(MATERIAL FOR THIS EXERCISE)
- Opening Delimiter -

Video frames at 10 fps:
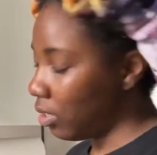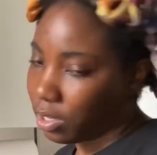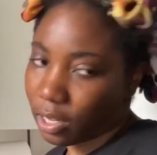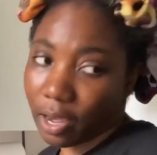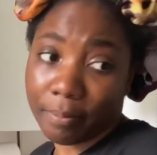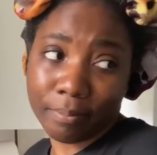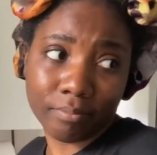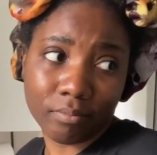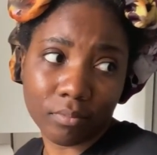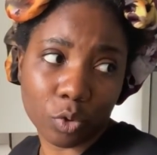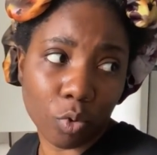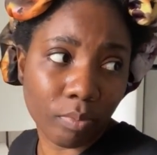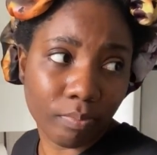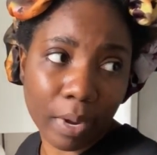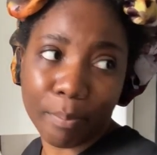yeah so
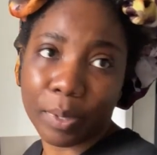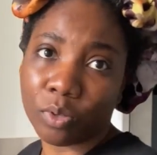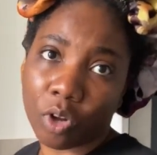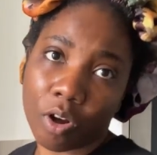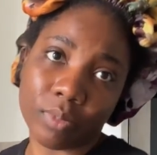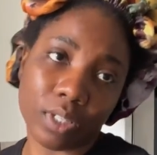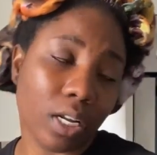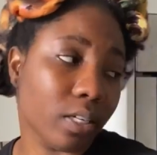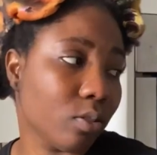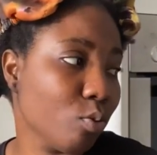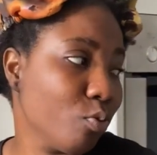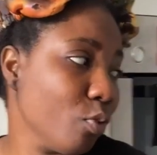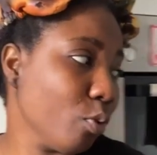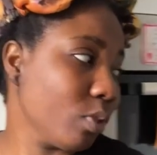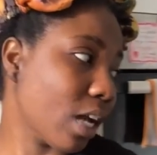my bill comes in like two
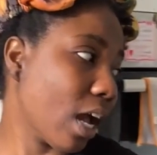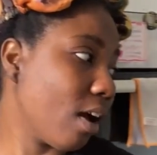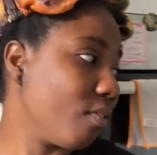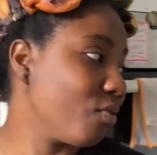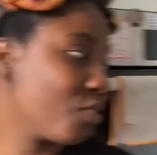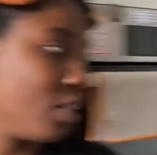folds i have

- Closing Delimiter -
- Opening Delimiter -

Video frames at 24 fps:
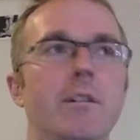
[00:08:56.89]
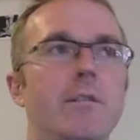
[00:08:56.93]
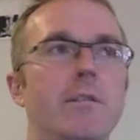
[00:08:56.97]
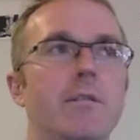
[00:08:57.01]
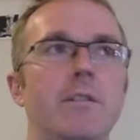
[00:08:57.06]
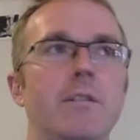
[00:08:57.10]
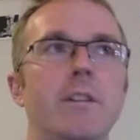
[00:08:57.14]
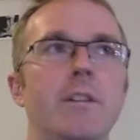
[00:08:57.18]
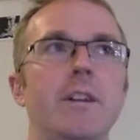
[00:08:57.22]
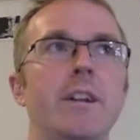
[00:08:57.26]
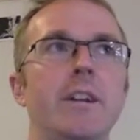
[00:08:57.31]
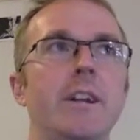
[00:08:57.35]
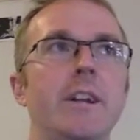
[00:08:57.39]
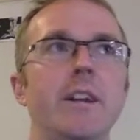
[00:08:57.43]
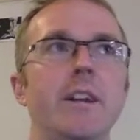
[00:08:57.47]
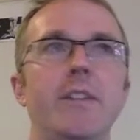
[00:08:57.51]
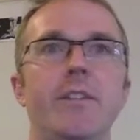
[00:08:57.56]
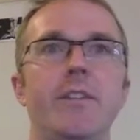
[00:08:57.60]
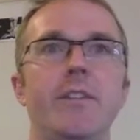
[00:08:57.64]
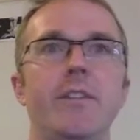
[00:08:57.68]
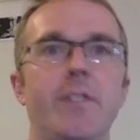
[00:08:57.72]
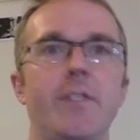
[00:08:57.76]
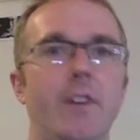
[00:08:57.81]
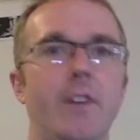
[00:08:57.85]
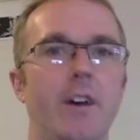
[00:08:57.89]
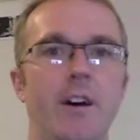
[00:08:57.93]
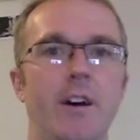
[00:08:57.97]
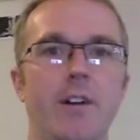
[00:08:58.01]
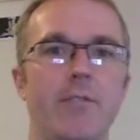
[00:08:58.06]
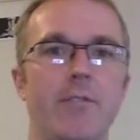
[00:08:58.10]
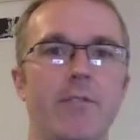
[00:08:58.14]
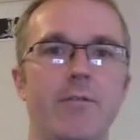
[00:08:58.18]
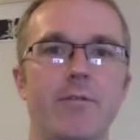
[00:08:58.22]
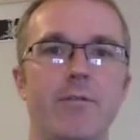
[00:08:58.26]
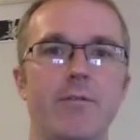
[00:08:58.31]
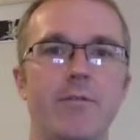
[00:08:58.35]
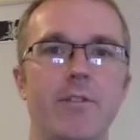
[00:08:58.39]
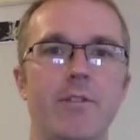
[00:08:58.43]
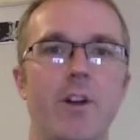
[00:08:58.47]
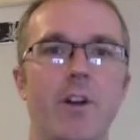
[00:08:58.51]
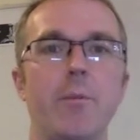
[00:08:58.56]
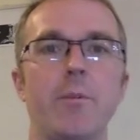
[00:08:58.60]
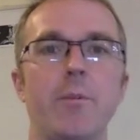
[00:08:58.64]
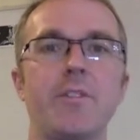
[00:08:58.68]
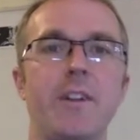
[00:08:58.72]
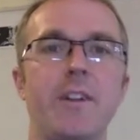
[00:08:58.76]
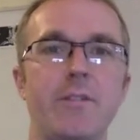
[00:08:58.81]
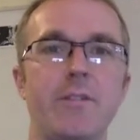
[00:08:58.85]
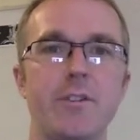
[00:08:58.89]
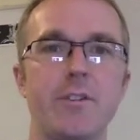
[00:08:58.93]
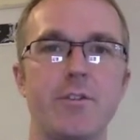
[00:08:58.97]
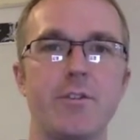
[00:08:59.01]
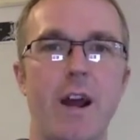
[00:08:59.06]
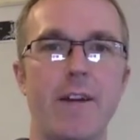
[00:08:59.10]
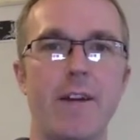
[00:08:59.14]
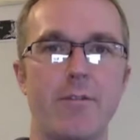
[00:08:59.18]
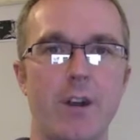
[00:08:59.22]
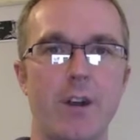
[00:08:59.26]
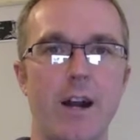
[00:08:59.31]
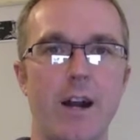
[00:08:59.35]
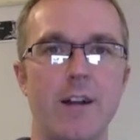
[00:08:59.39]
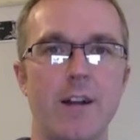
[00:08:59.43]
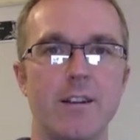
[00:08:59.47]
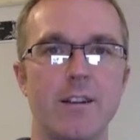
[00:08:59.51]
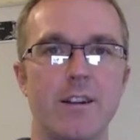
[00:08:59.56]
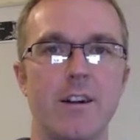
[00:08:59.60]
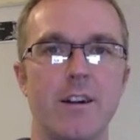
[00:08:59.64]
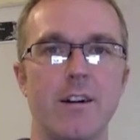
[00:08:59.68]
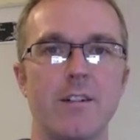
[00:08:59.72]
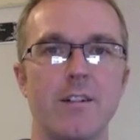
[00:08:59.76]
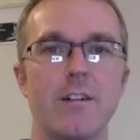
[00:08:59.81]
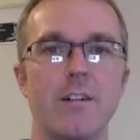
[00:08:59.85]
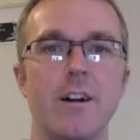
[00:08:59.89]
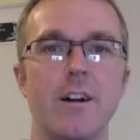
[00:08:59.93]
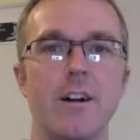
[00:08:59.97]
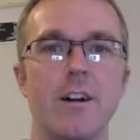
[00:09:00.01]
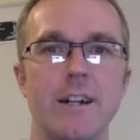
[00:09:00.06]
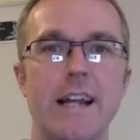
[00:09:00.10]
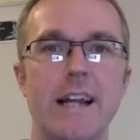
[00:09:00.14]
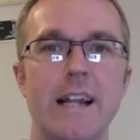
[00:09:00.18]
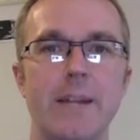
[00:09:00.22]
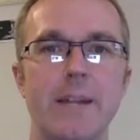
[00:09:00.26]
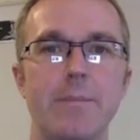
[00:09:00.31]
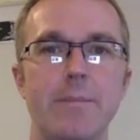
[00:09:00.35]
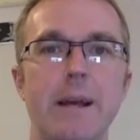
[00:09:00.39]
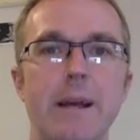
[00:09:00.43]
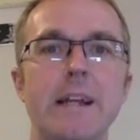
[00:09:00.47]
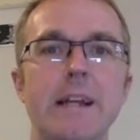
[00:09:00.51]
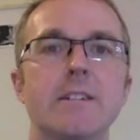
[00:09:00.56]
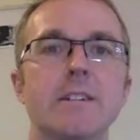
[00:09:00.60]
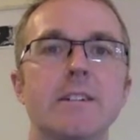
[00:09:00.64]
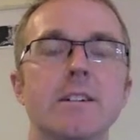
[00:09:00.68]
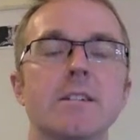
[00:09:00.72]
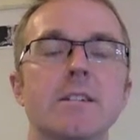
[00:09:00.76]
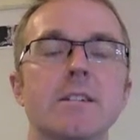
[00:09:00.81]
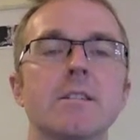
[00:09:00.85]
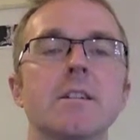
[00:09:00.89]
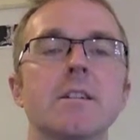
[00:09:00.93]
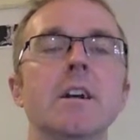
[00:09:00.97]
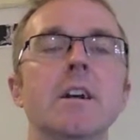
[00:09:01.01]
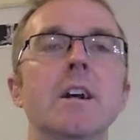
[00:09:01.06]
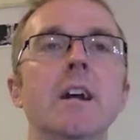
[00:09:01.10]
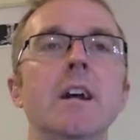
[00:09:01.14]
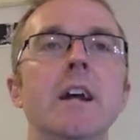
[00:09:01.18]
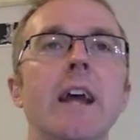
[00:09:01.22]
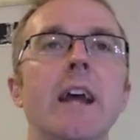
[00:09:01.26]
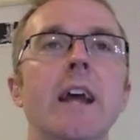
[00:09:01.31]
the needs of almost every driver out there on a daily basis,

- Closing Delimiter -

(ACTIVITY) Look above for the line with "[00:08:58.97]", then give again exactly every line from there through the line with "[00:08:59.68]", skipping the pictures.

(TASK ANSWER)
[00:08:58.97]
[00:08:59.01]
[00:08:59.06]
[00:08:59.10]
[00:08:59.14]
[00:08:59.18]
[00:08:59.22]
[00:08:59.26]
[00:08:59.31]
[00:08:59.35]
[00:08:59.39]
[00:08:59.43]
[00:08:59.47]
[00:08:59.51]
[00:08:59.56]
[00:08:59.60]
[00:08:59.64]
[00:08:59.68]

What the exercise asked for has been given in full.